The chancellor will also use his autumn statement to demand £1bn in additional spending cuts in the hope that voters will focus on Britain's "responsible recovery" – the healthy economic growth prospects for next year, slowly restoring public finances and measures to cut youth unemployment.
In potentially one of the most far-reaching reforms since the introduction of the state pension in 1908, Osborne will say the pension age for men and women will rise to 70 by the 2060s under a new formula linked to average life expectancy. This means that people born in the 1990s, who are now entering the workforce, will have to work until at least the Biblical life expectancy of three score and ten.
Osborne's statement to the Commons on Thursday will attempt to show that the government is making long-term plans as the economy recovers. David Cameron highlighted this approach when he told the BBC in Chengdu, on the final day of his trip to China: "We have been working to a long-term plan and what you are going to see in this autumn statement is the next steps in that long-term plan, a long-term plan to turn the country around, to get us out of our difficulties with debt and deficit and to secure jobs and recovery for all our people – a recovery for all."
What bollocks! Everybody is living longer, so let's milk the elderly.
Fuck everybody's joy of retirement just to save £10bn a year.

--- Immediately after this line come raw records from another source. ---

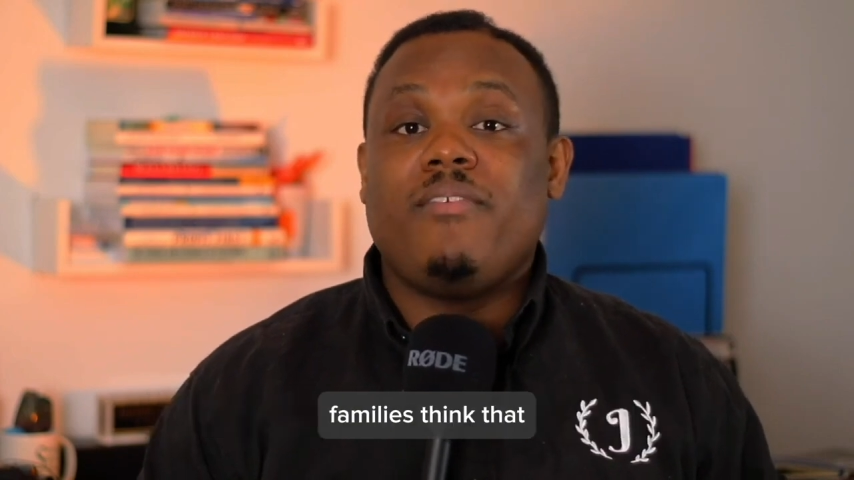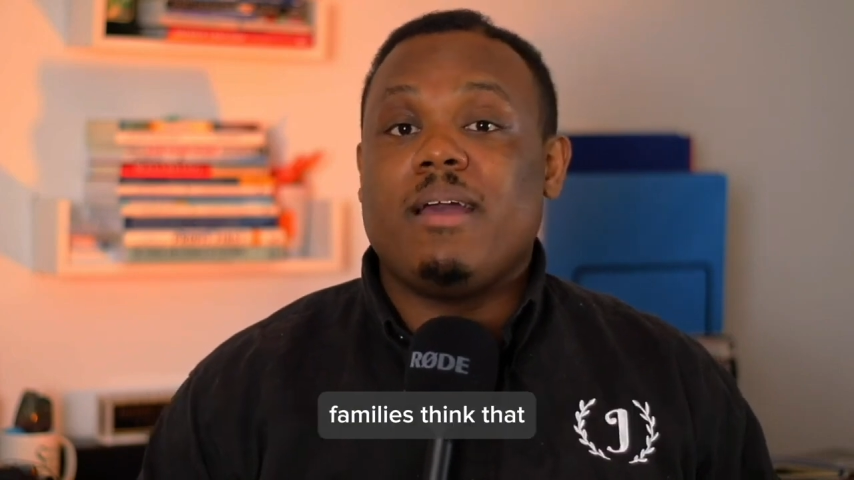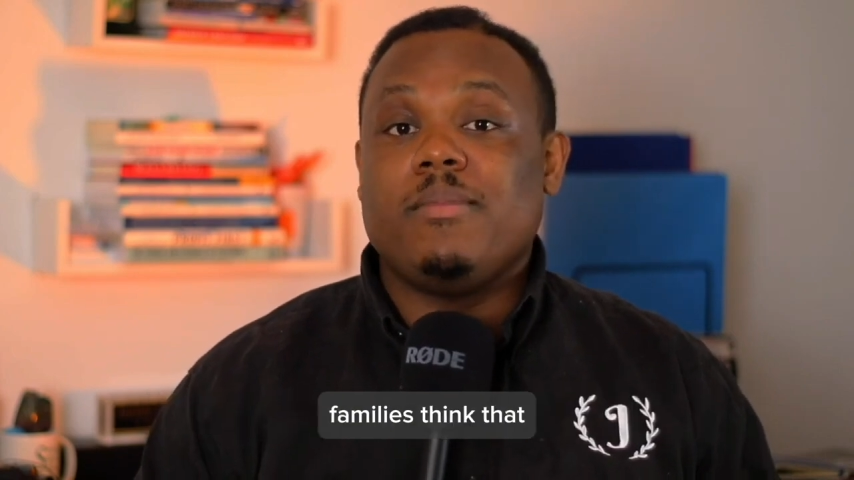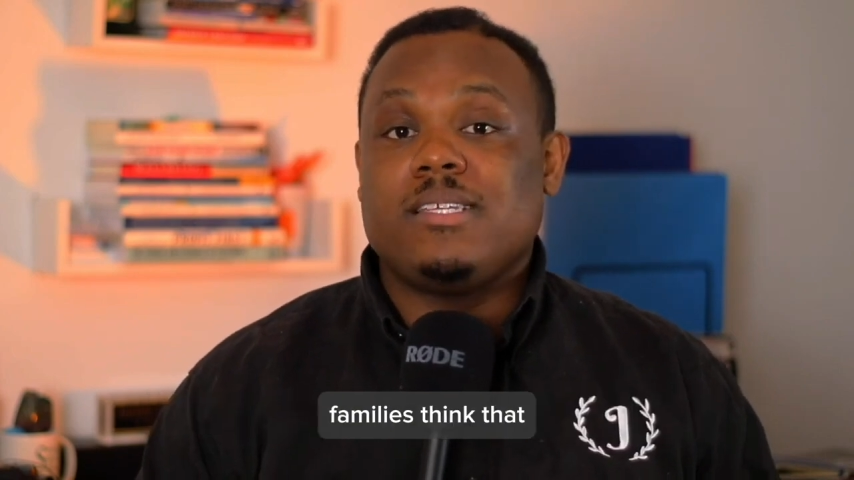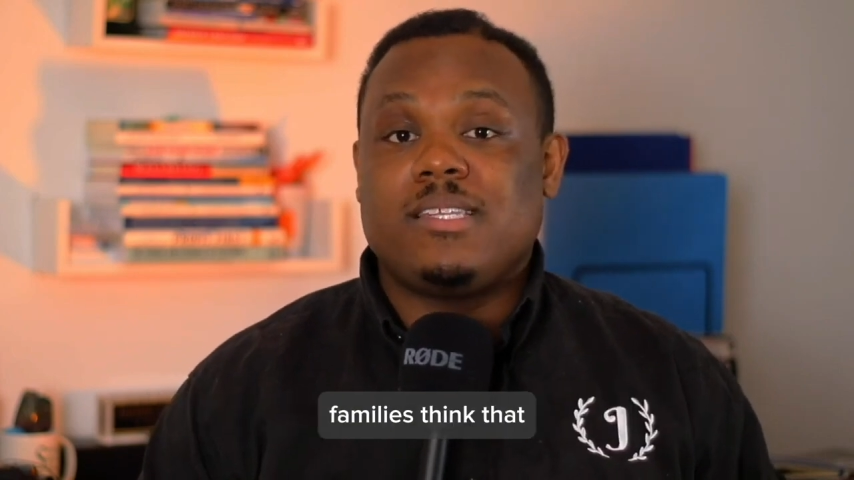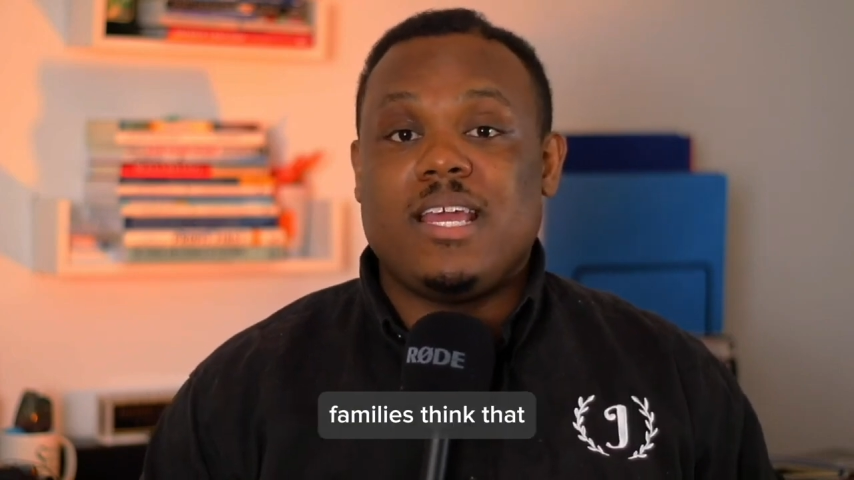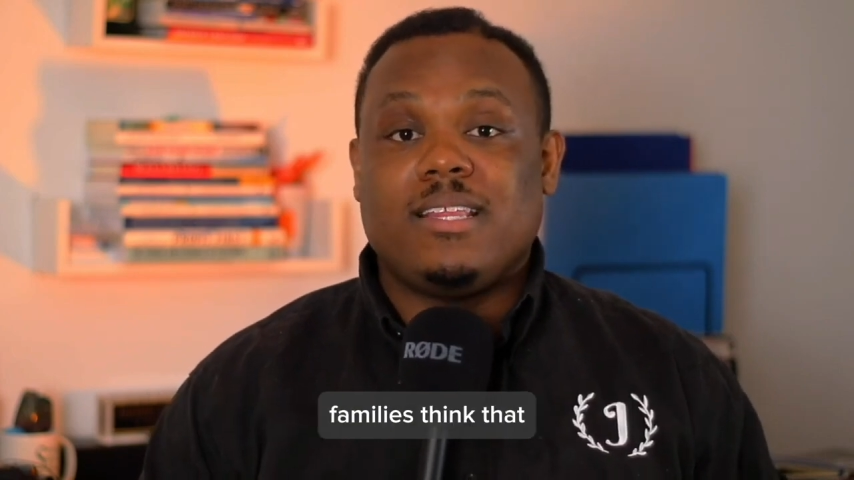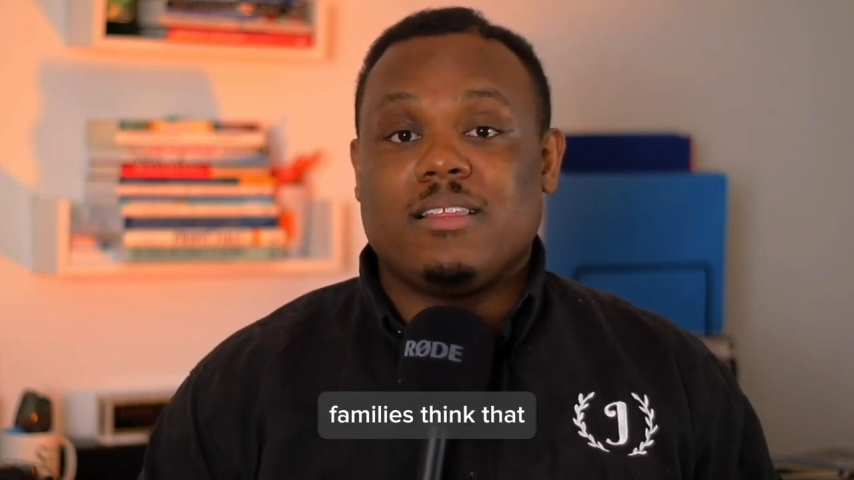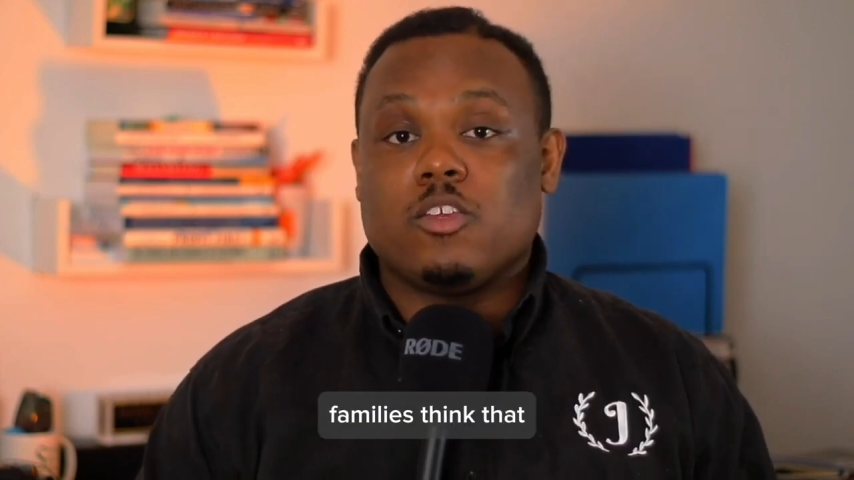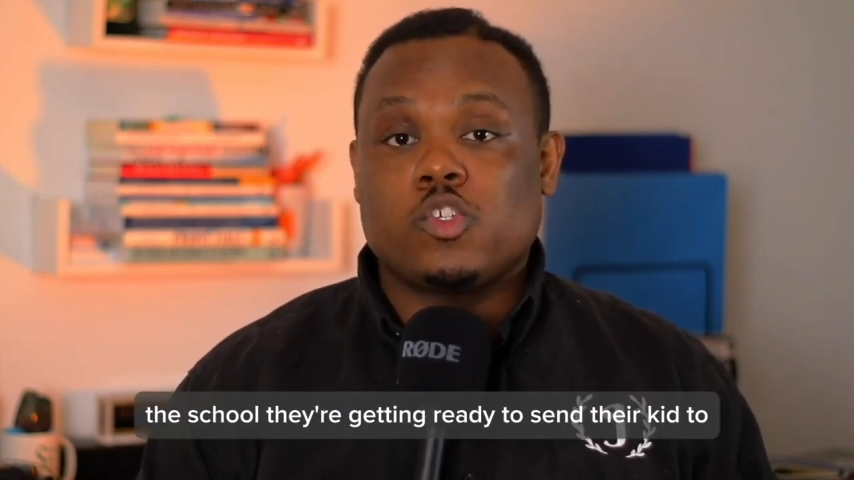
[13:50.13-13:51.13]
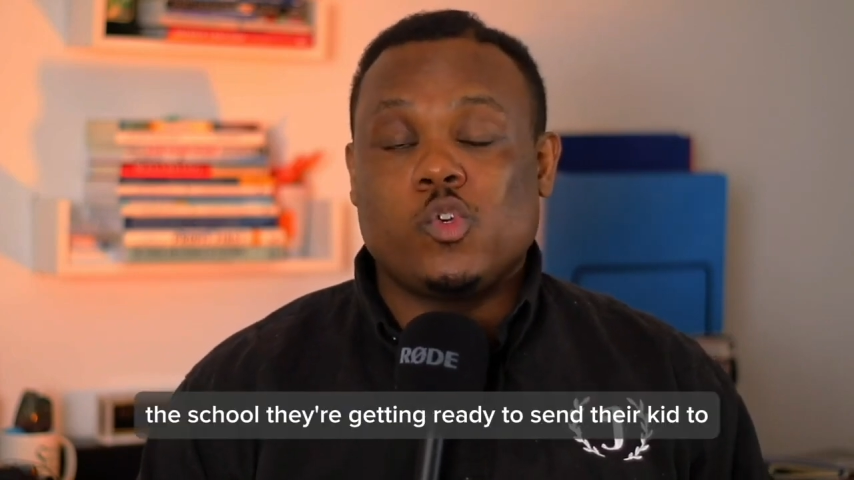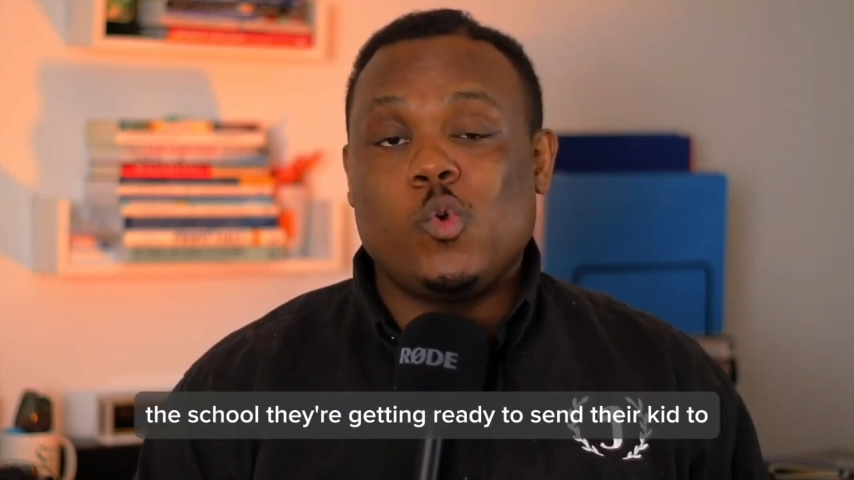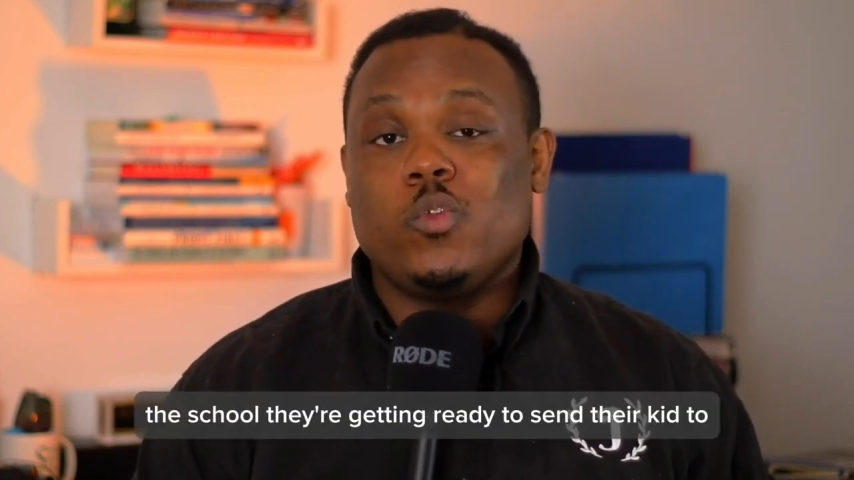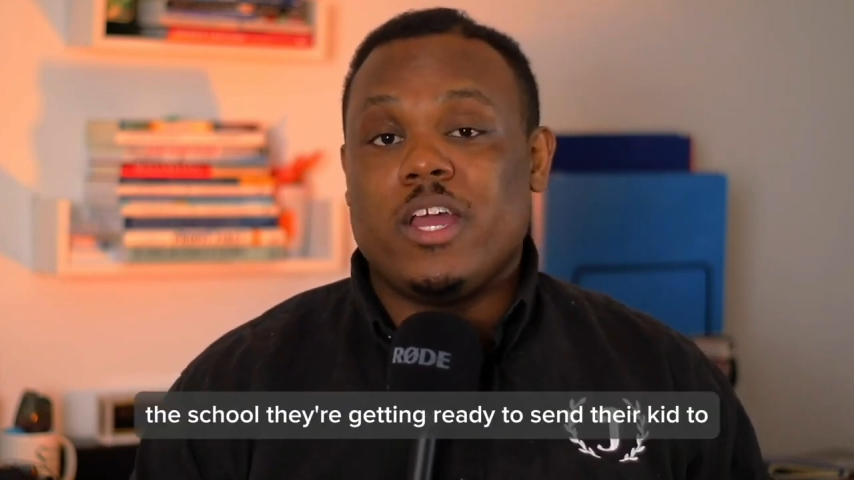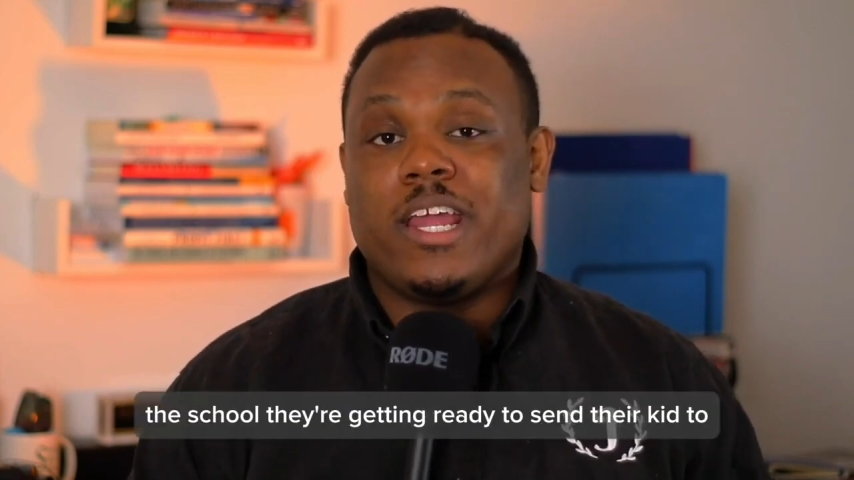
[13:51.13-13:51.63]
Families think that the school they're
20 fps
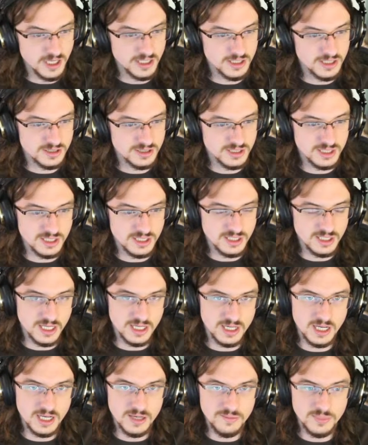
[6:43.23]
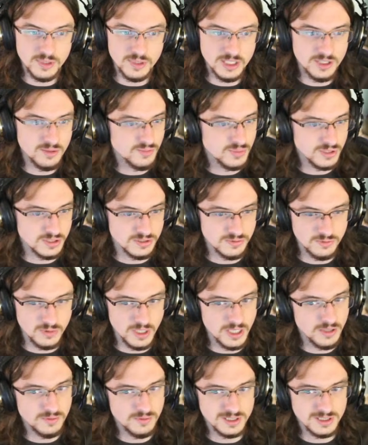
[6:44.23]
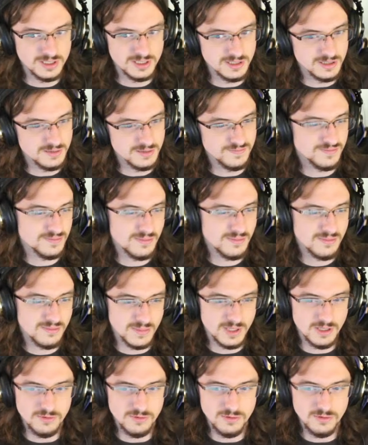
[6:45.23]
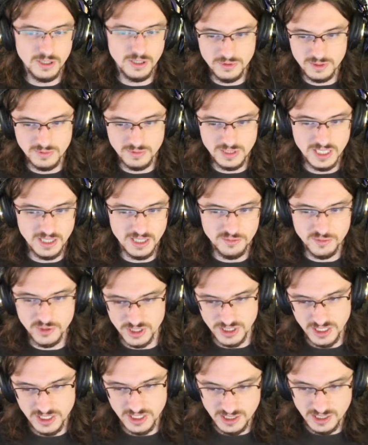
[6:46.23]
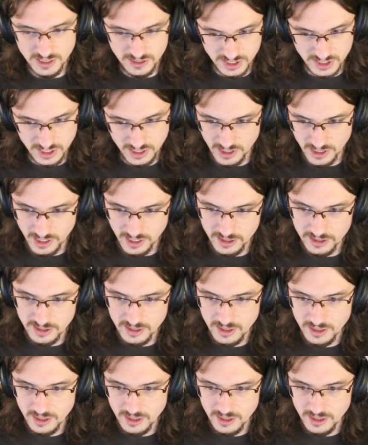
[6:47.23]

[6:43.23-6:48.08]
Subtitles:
I could see that happening, but why wouldn't we get more details on that?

I'm sure that could be 'saved' by scrapping corporate tax loopholes and the ability to divert corporate UK based earnings to tax havens or convenient headquarters in another country.
There are other implications:
This will increase the number of 'elderly' 'retrained' for non-manual menial work trying to find jobs that do not exist. If they do find such work then this will impact on school leavers and new graduates who would use these jobs as a 'kick-starter' for work experience.
It will also prolong commuting for another five years thus affecting pollution levels for longer.
If a person is sacked because they are too old for the job (mental and physical faculties waning), they will be able to claim benefit. Has this been set-off against the pension 'savings' in Osborne's calculations?